- [ACTIVITY]:
Repeat the entries below exactly. Drop the pictures.
□ □ □ □ □
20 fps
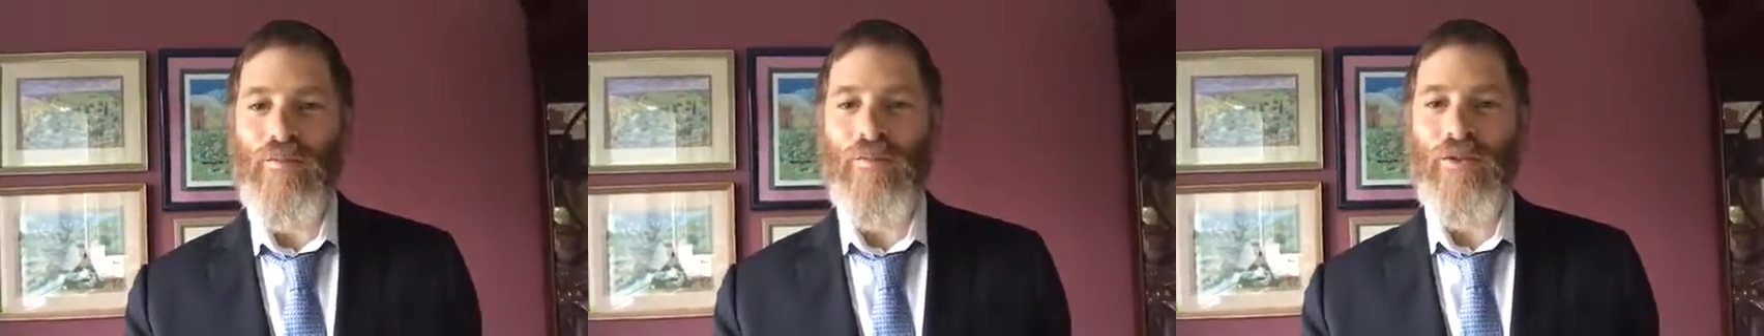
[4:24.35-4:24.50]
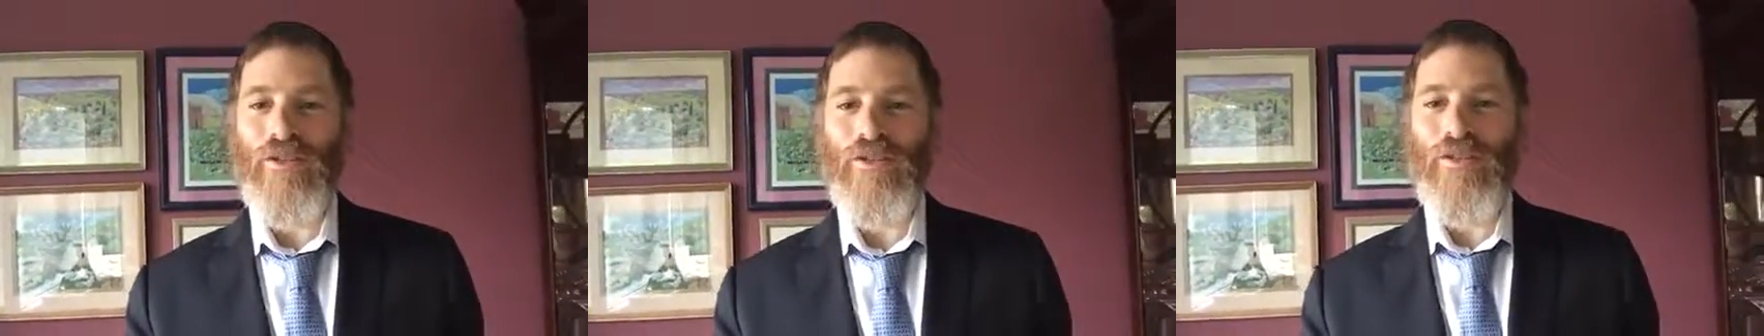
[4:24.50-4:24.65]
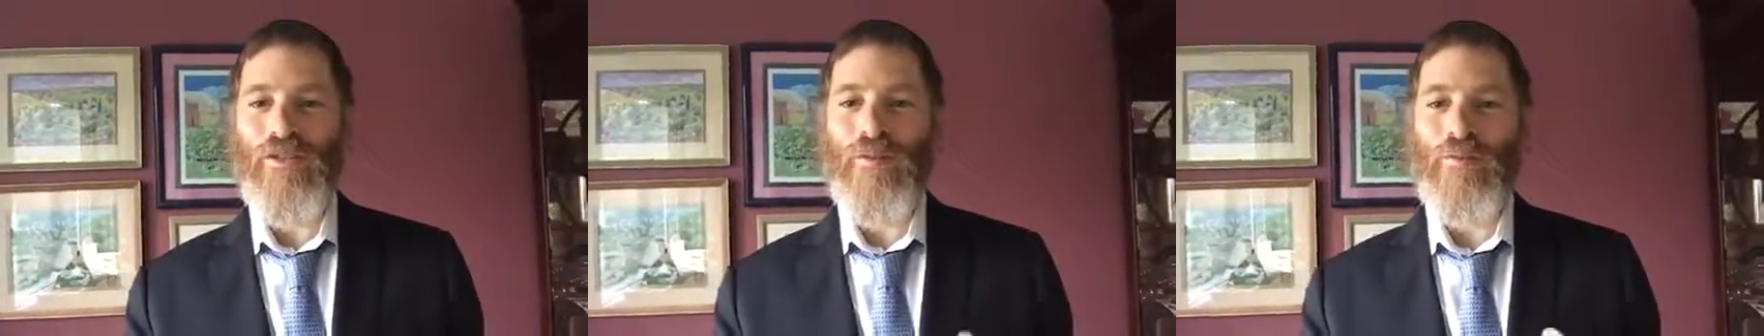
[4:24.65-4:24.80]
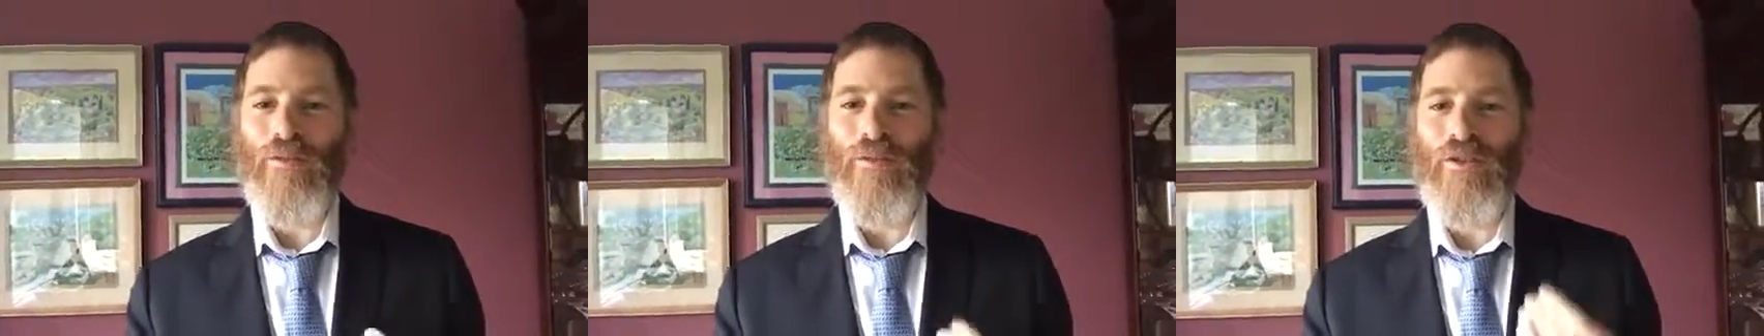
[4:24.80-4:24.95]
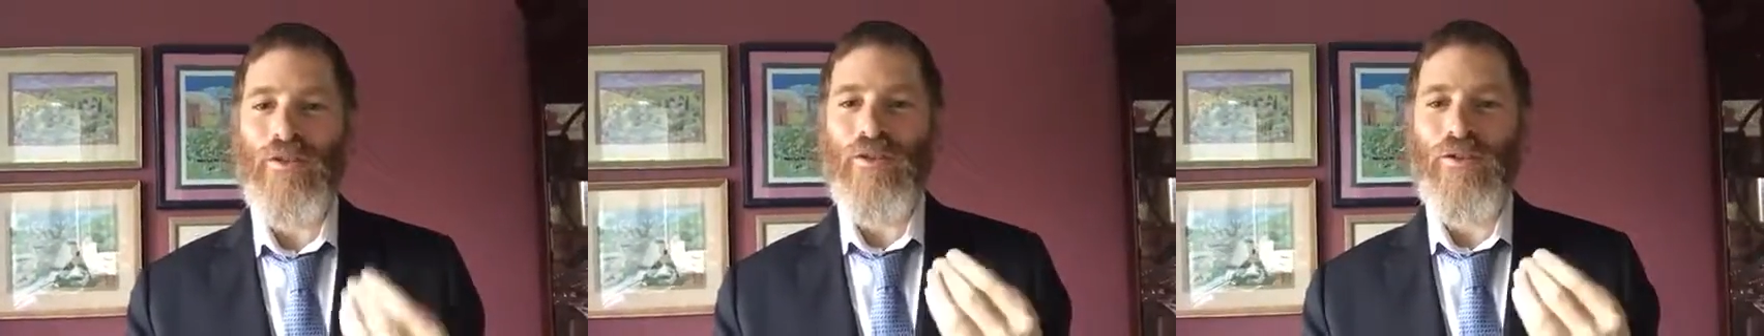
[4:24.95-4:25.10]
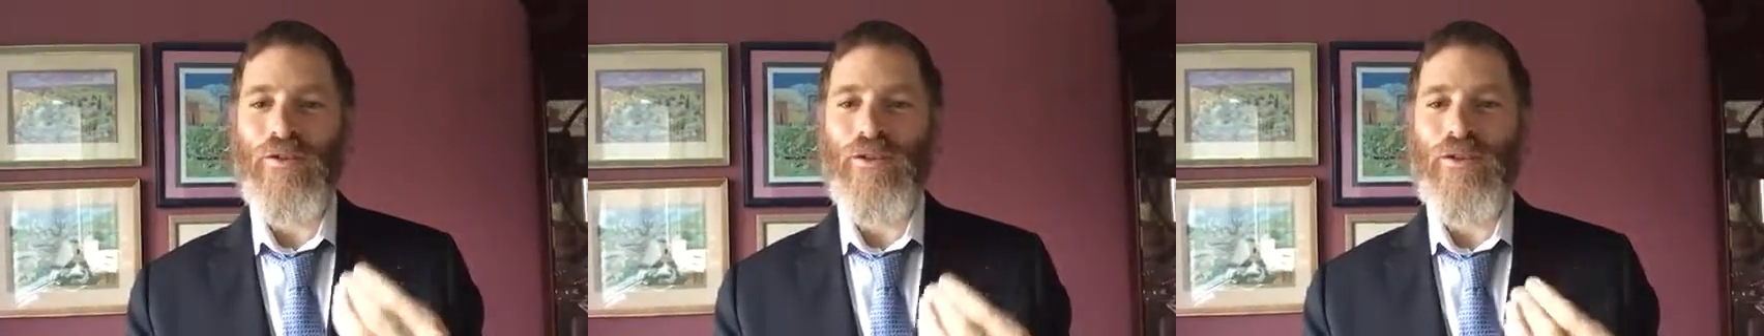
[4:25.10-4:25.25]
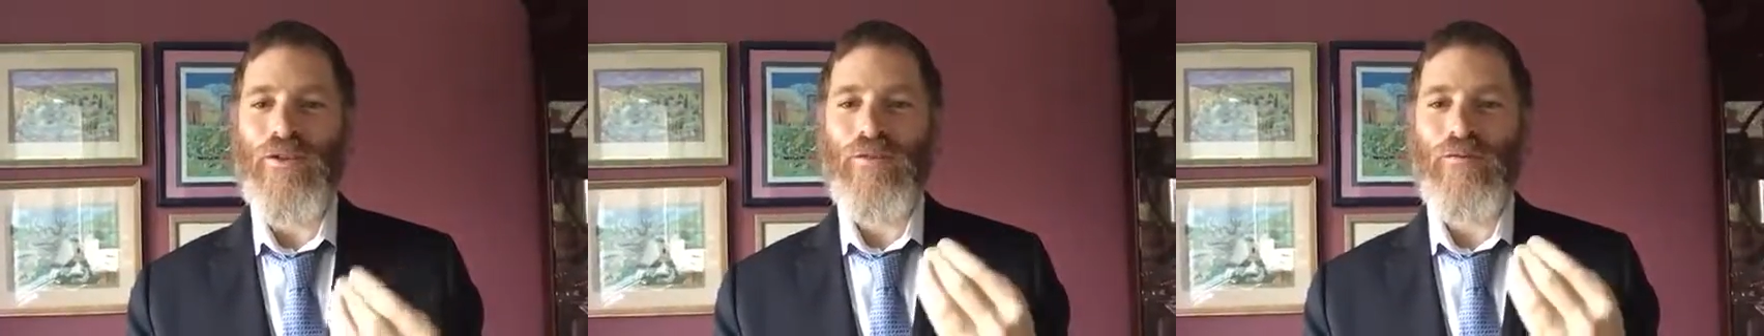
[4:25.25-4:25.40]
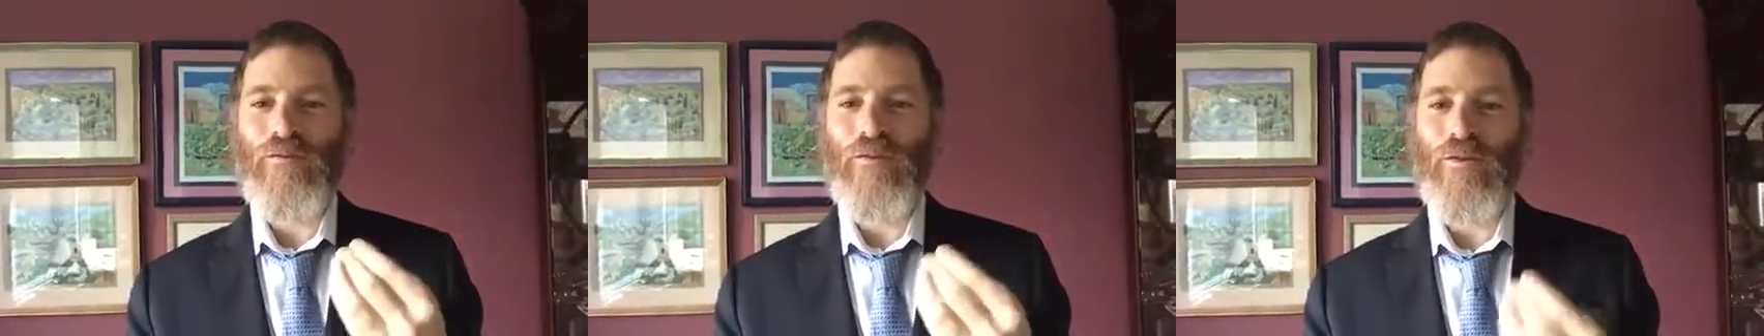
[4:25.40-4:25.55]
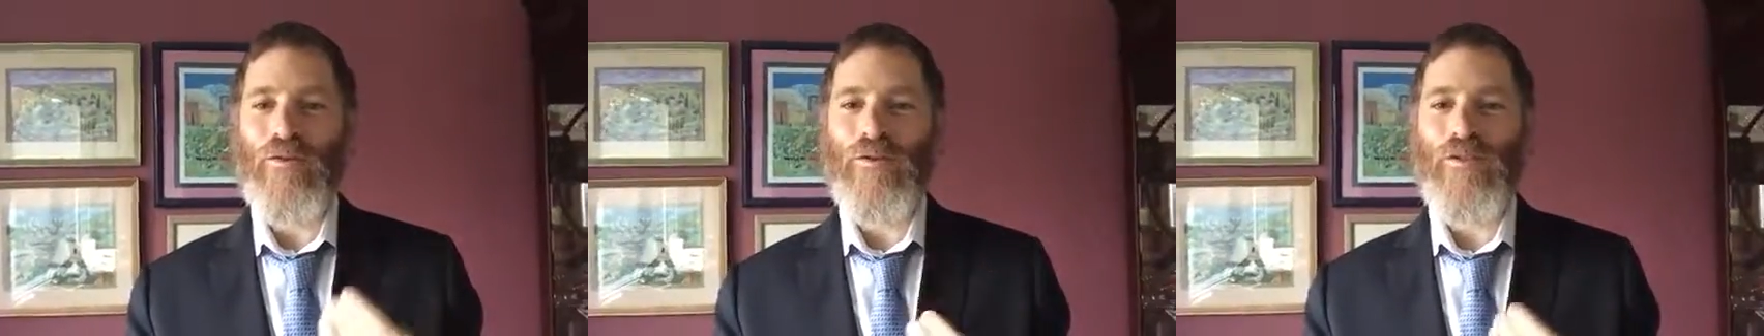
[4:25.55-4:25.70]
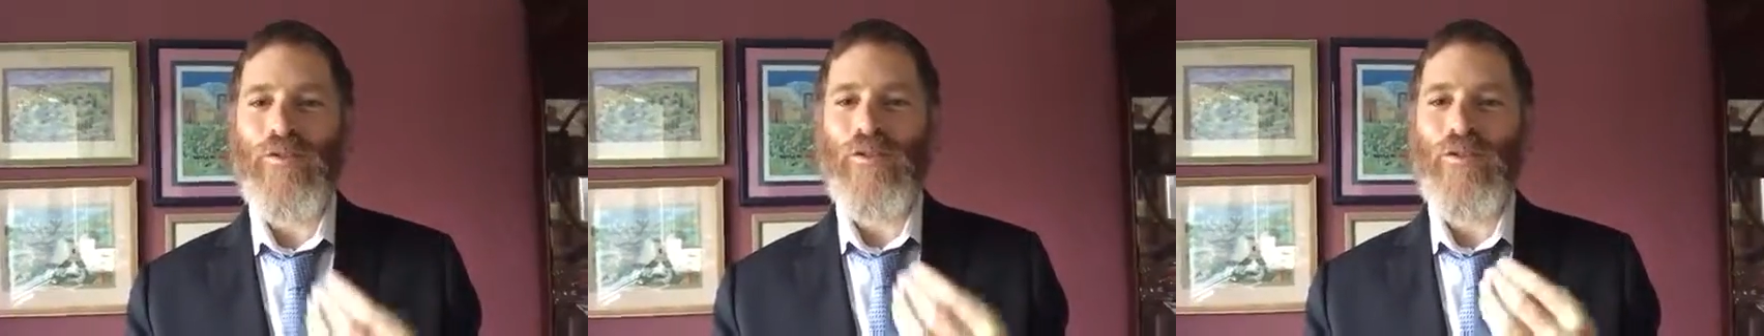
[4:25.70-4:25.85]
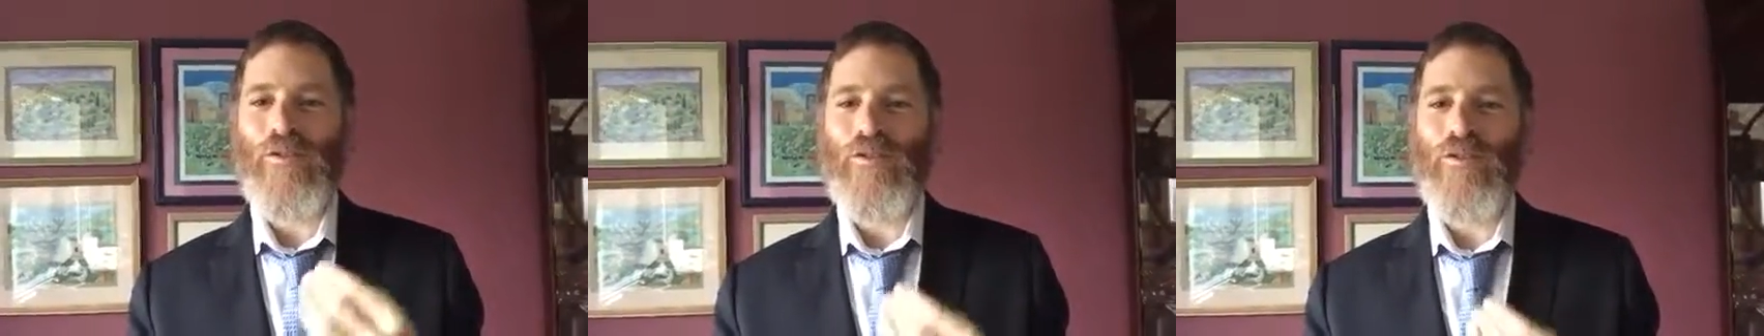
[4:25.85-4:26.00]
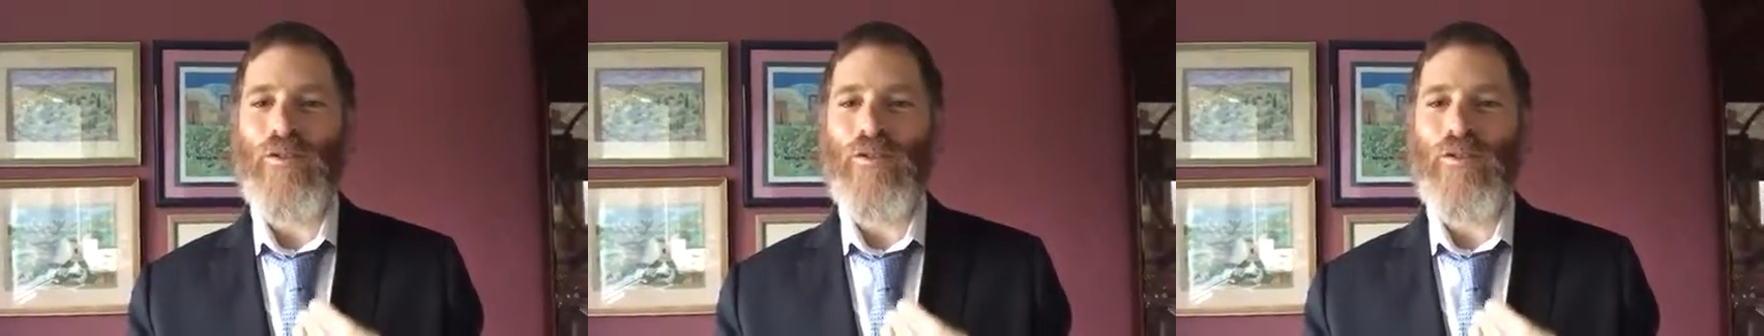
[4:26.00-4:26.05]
by simply looking and focusing on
□ □ □ □ □
- [OUTPUT OF THE EXERCISE]:
20 fps
[4:24.35-4:24.50]
[4:24.50-4:24.65]
[4:24.65-4:24.80]
[4:24.80-4:24.95]
[4:24.95-4:25.10]
[4:25.10-4:25.25]
[4:25.25-4:25.40]
[4:25.40-4:25.55]
[4:25.55-4:25.70]
[4:25.70-4:25.85]
[4:25.85-4:26.00]
[4:26.00-4:26.05]
by simply looking and focusing on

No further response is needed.